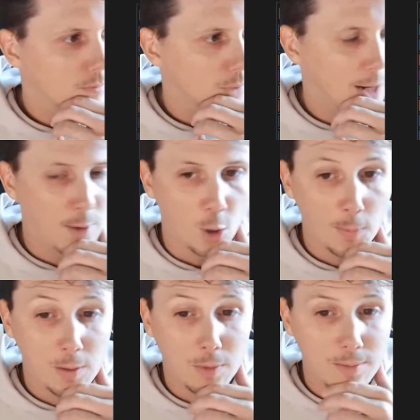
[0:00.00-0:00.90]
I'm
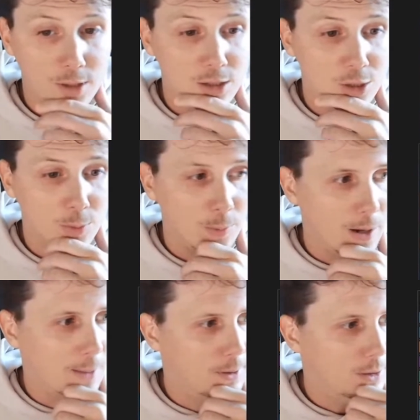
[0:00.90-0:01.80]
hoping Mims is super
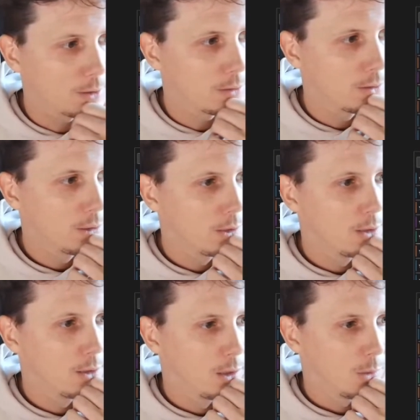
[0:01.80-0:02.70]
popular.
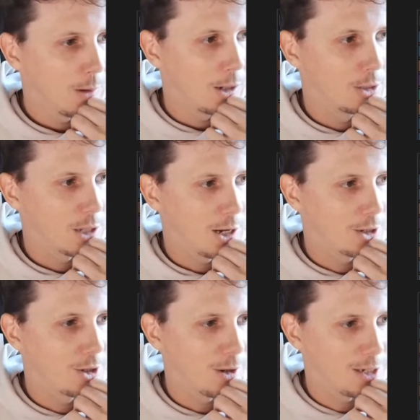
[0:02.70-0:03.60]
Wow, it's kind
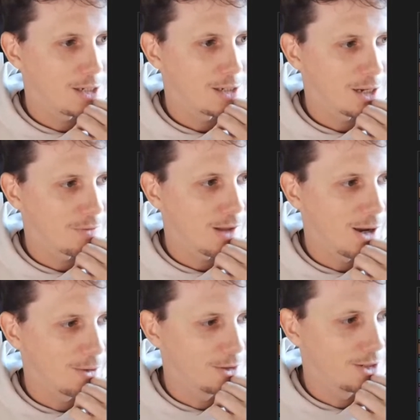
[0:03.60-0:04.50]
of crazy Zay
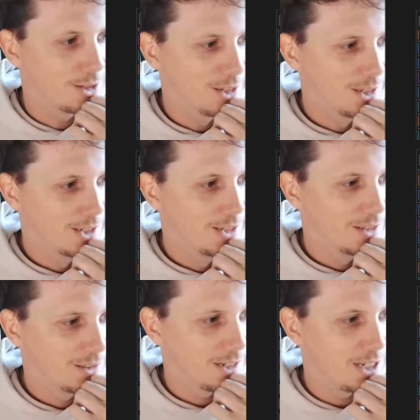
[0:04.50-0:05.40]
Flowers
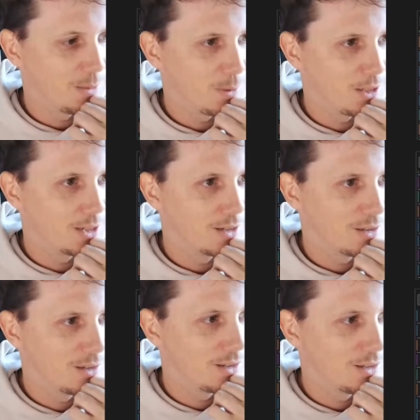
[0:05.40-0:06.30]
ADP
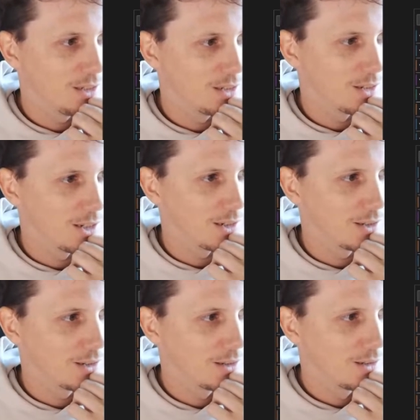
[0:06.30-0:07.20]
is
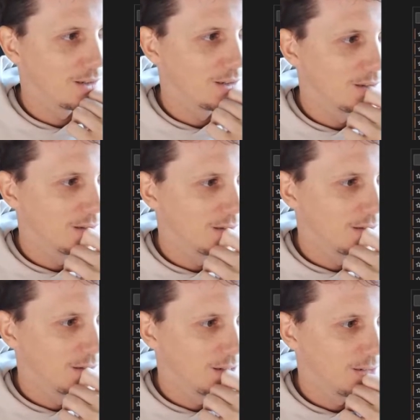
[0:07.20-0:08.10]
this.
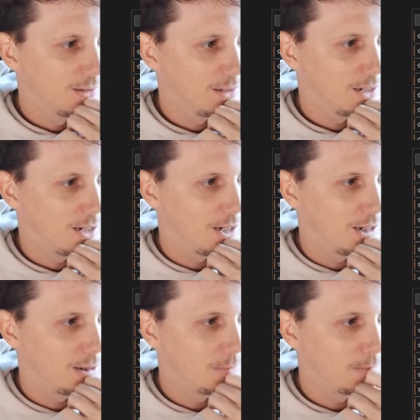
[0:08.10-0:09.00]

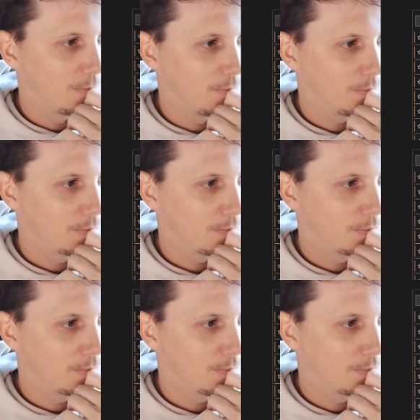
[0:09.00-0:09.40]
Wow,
********
◆ **Your goal**:
Pictures stay out of the copy; please restate every record above exactly.

◆ **Answer section**:
[0:00.00-0:00.90]
I'm
[0:00.90-0:01.80]
hoping Mims is super
[0:01.80-0:02.70]
popular.
[0:02.70-0:03.60]
Wow, it's kind
[0:03.60-0:04.50]
of crazy Zay
[0:04.50-0:05.40]
Flowers
[0:05.40-0:06.30]
ADP
[0:06.30-0:07.20]
is
[0:07.20-0:08.10]
this.
[0:08.10-0:09.00]

[0:09.00-0:09.40]
Wow,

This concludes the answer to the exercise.